Opioids and the War Against Drugs in America – 20 Years Later

The highly under-published problem of opioid prescription drug abuse actually is one of the main causes of our ongoing drug war.  This drug war is currently being waged locally and nearby is reaching fever pitches in Mexico, Central America and the Caribbean.

Opioid painkillers are a class of psychoactive substances that are mainly used for pain management and include codeine, hydrocodone, and oxycodone (among others).

Today, the extreme consumption of prescription opioids greatly surpasses that of any of our previous drug crises by all measures and accounts, including heroin in the 1960s and 1970s, and crack cocaine in the 1980s and 1990s.

Rates of overdose for those addicted to prescription opioids have exceeded anything we saw with heroin or cocaine because those who ingest them ingest them in a dangerous manner (chewing, smoking, injecting, or mixing with other drugs).

The U.S. Substance Abuse and Mental Health Services Administration (SAMHSA), reports a 100 percent increase in emergency room visits associated with prescription drug misuse since 2007. After marijuana, prescription drugs comprise the majority of illicit drug abuse among 12th-graders in the United States, according to a National Institute on Drug Abuse (NIDA) study.

In 2011, President Obama’s administration openly stated that “Prescription drug abuse is the Nation’s fastest-growing drug problem,” and similarly to the crack error Presidency of George Bush, they have also labeled the problem an “epidemic.”

This is not a simple endemic problem to overcome. Prescription drug abuse, as defined by NIDA, is “the intentional use of a medication without a prescription; in a way other than as prescribed; or for the experience or feeling it causes.”

This groups together a wide array and range of abusers, including those who do the drugs for fun and also those who gained an addiction after they were prescribed the medications by a doctor for pain and many other ailments. Unfortunately those who lack health care coverage have delved into the illegal drug trade just to get the medication they so desperately need.
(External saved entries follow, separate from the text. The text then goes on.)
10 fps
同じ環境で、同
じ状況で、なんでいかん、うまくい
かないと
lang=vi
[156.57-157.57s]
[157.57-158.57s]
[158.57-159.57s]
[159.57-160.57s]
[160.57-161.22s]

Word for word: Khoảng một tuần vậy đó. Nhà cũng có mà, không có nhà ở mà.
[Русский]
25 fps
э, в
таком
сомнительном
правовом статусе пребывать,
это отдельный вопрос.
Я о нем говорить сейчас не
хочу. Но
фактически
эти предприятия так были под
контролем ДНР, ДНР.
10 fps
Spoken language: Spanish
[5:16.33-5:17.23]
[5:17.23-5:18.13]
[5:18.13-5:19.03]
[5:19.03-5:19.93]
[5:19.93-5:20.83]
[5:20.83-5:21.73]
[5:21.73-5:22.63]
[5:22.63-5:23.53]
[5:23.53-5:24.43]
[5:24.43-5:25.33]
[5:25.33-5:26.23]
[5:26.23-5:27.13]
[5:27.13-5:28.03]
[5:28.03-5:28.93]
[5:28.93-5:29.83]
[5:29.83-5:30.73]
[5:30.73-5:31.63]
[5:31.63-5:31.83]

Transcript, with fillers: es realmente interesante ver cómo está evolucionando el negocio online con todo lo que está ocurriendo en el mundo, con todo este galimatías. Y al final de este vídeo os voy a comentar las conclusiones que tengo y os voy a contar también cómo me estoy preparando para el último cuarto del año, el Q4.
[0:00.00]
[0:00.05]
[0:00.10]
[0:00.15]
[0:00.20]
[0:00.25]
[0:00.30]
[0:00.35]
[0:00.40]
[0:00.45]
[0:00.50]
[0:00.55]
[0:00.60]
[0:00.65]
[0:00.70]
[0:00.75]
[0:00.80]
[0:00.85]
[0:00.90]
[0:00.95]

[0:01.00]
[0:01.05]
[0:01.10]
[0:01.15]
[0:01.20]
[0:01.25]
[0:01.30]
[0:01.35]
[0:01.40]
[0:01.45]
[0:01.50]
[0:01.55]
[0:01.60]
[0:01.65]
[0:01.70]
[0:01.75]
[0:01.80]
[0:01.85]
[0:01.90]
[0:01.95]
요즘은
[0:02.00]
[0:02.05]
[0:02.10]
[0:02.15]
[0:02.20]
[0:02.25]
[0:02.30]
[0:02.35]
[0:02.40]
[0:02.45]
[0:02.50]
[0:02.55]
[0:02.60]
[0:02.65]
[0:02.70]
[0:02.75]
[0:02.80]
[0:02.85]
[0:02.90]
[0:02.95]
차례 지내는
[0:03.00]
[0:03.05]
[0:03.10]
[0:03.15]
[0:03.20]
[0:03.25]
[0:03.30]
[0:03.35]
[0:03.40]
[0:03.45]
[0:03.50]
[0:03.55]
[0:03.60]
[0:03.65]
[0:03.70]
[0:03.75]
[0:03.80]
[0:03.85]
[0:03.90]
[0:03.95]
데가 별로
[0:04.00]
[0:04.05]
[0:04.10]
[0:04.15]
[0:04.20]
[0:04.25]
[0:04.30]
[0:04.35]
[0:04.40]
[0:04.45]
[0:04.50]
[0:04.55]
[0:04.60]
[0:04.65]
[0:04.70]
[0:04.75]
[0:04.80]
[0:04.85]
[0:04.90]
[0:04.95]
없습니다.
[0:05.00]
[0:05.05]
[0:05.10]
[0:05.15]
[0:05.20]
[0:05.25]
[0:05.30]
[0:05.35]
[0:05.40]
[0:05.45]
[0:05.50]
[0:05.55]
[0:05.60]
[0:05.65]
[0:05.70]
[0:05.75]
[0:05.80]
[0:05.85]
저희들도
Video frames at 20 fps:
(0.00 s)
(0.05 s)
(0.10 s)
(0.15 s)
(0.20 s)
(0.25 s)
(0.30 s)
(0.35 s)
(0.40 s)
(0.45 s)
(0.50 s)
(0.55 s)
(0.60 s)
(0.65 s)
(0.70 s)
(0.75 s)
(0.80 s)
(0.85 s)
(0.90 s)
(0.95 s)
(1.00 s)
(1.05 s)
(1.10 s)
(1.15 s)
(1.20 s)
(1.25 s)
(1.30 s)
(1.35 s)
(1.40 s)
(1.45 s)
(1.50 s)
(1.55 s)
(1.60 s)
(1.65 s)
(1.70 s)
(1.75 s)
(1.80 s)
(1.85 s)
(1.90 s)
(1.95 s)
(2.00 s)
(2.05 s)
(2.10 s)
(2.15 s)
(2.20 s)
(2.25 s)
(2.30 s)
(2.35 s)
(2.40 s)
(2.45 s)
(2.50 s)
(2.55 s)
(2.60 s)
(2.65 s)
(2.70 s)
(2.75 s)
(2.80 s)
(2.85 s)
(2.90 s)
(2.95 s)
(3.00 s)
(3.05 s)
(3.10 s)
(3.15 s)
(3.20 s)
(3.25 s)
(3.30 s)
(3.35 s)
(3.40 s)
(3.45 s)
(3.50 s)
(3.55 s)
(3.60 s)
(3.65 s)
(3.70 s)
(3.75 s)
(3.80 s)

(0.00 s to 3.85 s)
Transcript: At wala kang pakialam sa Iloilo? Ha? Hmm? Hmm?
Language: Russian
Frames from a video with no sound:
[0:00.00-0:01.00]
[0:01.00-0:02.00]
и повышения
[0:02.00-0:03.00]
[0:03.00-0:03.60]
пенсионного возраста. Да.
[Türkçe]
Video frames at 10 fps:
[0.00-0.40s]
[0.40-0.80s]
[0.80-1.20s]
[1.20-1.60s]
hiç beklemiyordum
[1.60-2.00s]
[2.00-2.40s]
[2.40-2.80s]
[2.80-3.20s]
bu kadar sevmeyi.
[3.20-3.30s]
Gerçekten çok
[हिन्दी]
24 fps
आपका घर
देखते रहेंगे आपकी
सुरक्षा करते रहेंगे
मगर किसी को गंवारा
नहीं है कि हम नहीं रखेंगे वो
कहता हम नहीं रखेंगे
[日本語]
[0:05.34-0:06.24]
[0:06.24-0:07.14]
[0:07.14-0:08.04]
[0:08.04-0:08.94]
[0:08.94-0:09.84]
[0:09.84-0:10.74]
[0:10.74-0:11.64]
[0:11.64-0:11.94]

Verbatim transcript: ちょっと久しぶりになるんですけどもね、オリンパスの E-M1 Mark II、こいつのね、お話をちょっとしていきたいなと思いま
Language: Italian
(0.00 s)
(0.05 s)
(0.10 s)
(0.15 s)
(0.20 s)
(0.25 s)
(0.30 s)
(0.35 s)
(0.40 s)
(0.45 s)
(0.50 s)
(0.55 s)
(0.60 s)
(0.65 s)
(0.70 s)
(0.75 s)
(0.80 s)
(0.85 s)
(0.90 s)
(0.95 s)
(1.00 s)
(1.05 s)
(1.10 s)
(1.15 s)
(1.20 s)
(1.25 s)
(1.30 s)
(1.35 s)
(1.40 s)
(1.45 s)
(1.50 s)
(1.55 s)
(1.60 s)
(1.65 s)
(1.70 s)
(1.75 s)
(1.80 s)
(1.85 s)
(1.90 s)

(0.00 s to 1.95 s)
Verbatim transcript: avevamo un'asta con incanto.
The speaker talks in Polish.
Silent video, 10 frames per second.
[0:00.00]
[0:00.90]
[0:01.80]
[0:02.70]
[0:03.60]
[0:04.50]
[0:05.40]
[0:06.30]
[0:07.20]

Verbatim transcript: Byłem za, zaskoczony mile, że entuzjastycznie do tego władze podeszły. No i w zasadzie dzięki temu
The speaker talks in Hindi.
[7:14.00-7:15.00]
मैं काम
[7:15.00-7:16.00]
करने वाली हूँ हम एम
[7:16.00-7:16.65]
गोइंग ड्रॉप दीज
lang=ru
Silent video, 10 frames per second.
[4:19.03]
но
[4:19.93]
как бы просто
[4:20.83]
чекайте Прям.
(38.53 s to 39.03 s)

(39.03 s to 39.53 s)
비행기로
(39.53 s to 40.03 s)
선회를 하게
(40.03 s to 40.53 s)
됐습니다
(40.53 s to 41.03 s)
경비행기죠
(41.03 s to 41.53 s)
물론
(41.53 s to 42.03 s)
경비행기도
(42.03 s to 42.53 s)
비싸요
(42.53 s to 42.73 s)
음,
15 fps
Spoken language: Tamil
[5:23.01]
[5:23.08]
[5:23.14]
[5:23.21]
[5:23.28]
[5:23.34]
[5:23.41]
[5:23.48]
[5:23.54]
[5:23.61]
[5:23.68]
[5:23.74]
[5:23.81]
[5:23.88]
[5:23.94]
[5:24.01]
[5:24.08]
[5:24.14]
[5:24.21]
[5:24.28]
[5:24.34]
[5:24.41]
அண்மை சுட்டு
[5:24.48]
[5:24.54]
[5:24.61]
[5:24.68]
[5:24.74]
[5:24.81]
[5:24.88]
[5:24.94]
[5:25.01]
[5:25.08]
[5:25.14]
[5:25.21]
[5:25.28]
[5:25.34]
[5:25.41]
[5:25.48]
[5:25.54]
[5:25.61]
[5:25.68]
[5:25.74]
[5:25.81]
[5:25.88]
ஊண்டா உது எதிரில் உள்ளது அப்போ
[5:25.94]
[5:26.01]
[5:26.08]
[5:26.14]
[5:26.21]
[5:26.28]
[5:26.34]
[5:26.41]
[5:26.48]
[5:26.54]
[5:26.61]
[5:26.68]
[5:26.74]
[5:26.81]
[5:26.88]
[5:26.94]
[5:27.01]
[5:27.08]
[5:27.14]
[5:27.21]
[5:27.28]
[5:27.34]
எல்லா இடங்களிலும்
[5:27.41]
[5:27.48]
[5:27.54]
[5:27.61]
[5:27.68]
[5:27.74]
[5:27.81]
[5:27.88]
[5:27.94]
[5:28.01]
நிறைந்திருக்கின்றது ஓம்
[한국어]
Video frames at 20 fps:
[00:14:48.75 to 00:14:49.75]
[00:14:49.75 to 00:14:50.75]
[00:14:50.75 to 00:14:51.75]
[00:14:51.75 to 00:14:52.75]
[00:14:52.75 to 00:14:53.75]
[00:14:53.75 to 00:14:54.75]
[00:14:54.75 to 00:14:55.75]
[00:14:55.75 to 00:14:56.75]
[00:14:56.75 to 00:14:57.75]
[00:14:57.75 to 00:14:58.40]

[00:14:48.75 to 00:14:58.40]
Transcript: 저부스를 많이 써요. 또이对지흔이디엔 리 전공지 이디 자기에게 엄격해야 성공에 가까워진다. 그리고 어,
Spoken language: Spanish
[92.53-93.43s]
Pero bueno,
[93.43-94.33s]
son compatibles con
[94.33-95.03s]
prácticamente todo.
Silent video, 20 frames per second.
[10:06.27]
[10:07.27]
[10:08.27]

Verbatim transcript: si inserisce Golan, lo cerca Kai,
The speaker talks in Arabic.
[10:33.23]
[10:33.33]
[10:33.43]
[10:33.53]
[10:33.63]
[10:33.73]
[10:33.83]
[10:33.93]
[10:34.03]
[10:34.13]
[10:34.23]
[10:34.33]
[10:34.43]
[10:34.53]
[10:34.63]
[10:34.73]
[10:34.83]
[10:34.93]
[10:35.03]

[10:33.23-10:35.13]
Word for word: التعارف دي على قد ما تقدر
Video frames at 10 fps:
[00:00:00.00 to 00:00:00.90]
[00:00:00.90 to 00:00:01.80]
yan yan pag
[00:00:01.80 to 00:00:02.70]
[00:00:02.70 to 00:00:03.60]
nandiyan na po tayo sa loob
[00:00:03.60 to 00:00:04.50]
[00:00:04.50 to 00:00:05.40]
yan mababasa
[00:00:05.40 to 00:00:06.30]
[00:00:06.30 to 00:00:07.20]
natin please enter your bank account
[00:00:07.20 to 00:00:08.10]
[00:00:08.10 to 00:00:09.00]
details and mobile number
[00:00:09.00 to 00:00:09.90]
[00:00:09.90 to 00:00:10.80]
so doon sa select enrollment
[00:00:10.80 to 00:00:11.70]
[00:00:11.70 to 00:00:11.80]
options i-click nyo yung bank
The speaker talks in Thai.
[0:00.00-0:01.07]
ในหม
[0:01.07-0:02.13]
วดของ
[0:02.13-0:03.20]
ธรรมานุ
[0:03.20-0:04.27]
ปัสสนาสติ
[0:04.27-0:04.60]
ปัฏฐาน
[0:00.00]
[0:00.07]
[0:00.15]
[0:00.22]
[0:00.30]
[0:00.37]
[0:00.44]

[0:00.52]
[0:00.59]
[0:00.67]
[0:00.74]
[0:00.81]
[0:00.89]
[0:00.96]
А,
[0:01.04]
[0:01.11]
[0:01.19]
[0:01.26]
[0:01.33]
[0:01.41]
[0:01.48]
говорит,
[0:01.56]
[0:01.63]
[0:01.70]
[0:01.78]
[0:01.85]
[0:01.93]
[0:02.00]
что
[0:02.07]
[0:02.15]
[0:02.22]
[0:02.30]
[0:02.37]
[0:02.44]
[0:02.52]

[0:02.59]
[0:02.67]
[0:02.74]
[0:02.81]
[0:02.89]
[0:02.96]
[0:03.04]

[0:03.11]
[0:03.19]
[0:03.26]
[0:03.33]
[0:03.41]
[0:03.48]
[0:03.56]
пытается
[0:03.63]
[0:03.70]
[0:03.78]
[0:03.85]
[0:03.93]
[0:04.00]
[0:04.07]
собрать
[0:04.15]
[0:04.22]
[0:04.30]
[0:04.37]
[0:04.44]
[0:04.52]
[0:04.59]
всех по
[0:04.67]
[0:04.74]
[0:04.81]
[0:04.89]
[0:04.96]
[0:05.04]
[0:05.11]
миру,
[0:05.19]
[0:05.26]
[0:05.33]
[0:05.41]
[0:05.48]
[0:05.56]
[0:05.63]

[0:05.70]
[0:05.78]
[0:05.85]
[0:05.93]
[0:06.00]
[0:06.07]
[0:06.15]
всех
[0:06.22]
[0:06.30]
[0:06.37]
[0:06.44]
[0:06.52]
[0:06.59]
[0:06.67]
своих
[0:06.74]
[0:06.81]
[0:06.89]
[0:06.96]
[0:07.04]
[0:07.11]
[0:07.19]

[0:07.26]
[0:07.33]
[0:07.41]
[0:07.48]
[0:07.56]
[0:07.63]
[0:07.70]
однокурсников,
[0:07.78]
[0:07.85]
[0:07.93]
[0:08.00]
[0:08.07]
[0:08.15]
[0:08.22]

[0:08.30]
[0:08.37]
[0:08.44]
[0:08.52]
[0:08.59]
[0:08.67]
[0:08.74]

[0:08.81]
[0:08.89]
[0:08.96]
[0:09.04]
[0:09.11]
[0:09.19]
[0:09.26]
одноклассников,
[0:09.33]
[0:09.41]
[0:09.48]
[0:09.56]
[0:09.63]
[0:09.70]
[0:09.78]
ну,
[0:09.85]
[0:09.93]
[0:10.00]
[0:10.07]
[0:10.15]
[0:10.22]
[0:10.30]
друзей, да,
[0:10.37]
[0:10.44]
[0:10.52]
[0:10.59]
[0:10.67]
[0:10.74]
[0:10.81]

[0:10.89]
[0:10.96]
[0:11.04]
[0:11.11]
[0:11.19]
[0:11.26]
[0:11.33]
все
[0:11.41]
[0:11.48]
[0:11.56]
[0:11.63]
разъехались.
Although there are no easy solutions to this equation, it can be widely agreed that we need to direct our efforts and attention to the domestic dimensions of our most blatant drug epidemic to date. Prescription pills and opiates provide a wide array of benefits to those who need their effects, but their overproduction and lax regulation has helped to create an overwhelming circumstance in America today.